Studio album by Salt-N-Pepa
- Released: December 8, 1986
- Recorded: October 1985 – August 1986
- Studio: Greene St. Recording (New York City)
- Genre: Hip hop
- Length: 41:36
- Label: Next Plateau
- Producers: Hurby Luv Bug; Stephen Keitt;

Salt-N-Pepa chronology
|  | Hot, Cool & Vicious (1986) | A Salt with a Deadly Pepa (1988) |

Singles from Hot, Cool & Vicious
- "Push It" Released: March 8, 1987;

= Hot, Cool & Vicious =

Hot, Cool, & Vicious is the debut studio album by American hip hop trio Salt-N-Pepa. Released by Next Plateau Records on December 8, 1986, it became the first release by a female rap act to be certified gold, then platinum, in the US.

Hot, Cool, & Vicious reached the top 40 on the US Billboard 200 chart. The album included the single "Push It", which reached the top 20 on the US Billboard Hot 100 chart and number two on the UK Singles Chart after being propelled by a remix, and was nominated for Best Rap Performance at the 31st Annual Grammy Awards. The album has sold approximately four million copies worldwide, becoming the first release by a female rap act to attain gold and platinum certification by the Recording Industry Association of America (RIAA).

==Release==
The album features the songs "The Showstopper" and "I'll Take Your Man", recorded and released prior to the full album's release. It also includes R&B radio favorites "Tramp" and "My Mic Sound Nice". In 1987, the addition of the single "Push It" (US #19, UK #2), along with the replacement of two other tracks with remixed versions, propelled the album to gold, then platinum status in the United States, and made it the first album by a female rap act (or group) to attain gold and platinum certifications from the Recording Industry Association of America. "Push It" was also certified platinum.

==Reception==

NME placed Hot, Cool & Vicious at number 18 on its list of the best releases of 1987. The album was certified platinum in the US, making the trio the first female hip-hop act to have a gold- or platinum-certified album.

Professional ratings
Review scores
| Source | Rating |
| AllMusic | Star |
| Robert Christgau | A− |

==Track listing==

| No. | Title | Writer(s) | Length |
|---|---|---|---|
| 1. | "Push It (Remix)" | Hurby Azor | 4:31 |
| 2. | "Beauty and the Beat" | Azor | 4:39 |
| 3. | "Tramp" | Azor; Lowell Fulson; Jimmy McCracklin; | 3:30 |
| 4. | "I'll Take Your Man" | Azor; George Clinton; Bootsy Collins; Bernie Worrell; | 6:22 |
| 5. | "It's Alright" | Azor | 3:15 |
| 6. | "Chick on the Side (Remix)" | Azor; Anita Pointer; Bonnie Pointer; June Pointer; Ruth Pointer; David Rubinson; | 4:54 |
| 7. | "I Desire" | Azor; Nathaniel Wilson; | 3:16 |
| 8. | "The Showstopper" | Azor | 6:22 |
| 9. | "My Mic Sounds Nice" | Azor | 4:52 |

===Notes===
- “Push It (Remix)” was not part of the original track listing of the 1986 release of Hot, Cool & Vicious, which also included the original unedited and unremixed versions of "Tramp" and "Chick on the Side". The original version of "Push It" was recorded in 1987 and added to later pressings of the album.
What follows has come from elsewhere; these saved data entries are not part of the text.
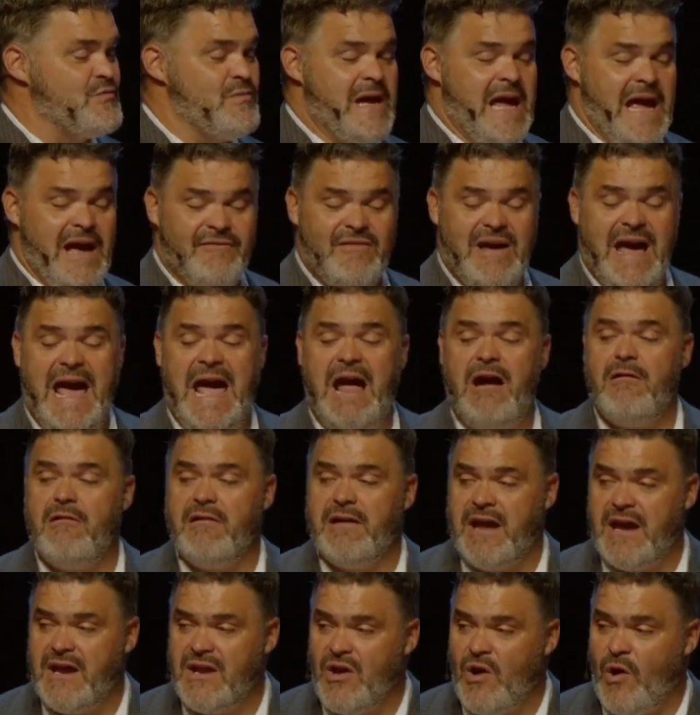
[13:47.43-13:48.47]
We have
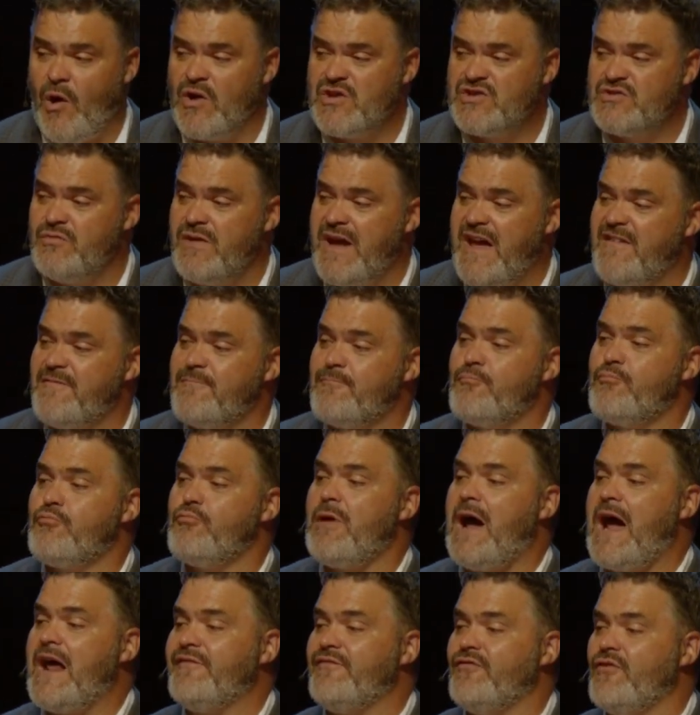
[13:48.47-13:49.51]
arrogant hearts. We have
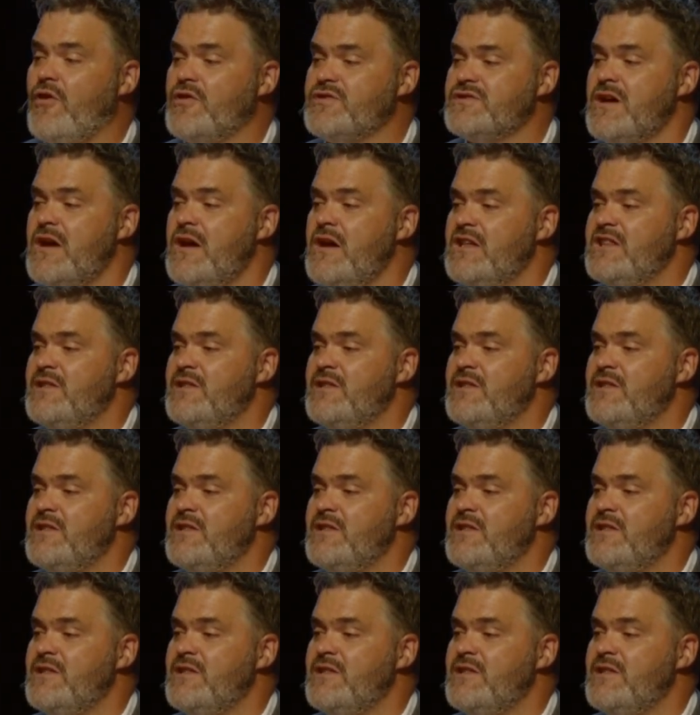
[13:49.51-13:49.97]
prideful hearts.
The original pressing of the album was never released on compact disc.
- “The Showstopper”, an answer record of Doug E. Fresh & Slick Rick’s “The Show,” was originally released in 1985 by Pop Art Records under the artist name Super Nature—Salt-n-Pepa’s original name—as a community-college project.

==Charts==

===Weekly charts===

Weekly chart performance for Hot, Cool & Vicious
| Chart (1988) | Peak position |
|---|---|
| Australian Albums (ARIA) | 83 |
| Canada Top Albums/CDs (RPM) | 27 |
| German Albums (Offizielle Top 100) | 63 |
| New Zealand Albums (RMNZ) | 41 |
| US Billboard 200 | 26 |
| US Top R&B/Hip-Hop Albums (Billboard) | 7 |

===Year-end charts===

1987 weekly chart performance for Hot, Cool & Vicious
| Chart (1987) | Position |
|---|---|
| US Top R&B/Hip-Hop Albums (Billboard) | 30 |

1988 weekly chart performance for Hot, Cool & Vicious
| Chart (1988) | Position |
|---|---|
| US Billboard 200 | 57 |
| US Top R&B/Hip-Hop Albums (Billboard) | 18 |

==Certifications==

Certifications for Hot, Cool & Vicious
| Region | Certification | Certified units/sales |
| Canada (Music Canada) | Gold | 50,000^{^} |
| United States (RIAA) | Platinum | 1,000,000^{^} |
^{^} Shipments figures based on certification alone.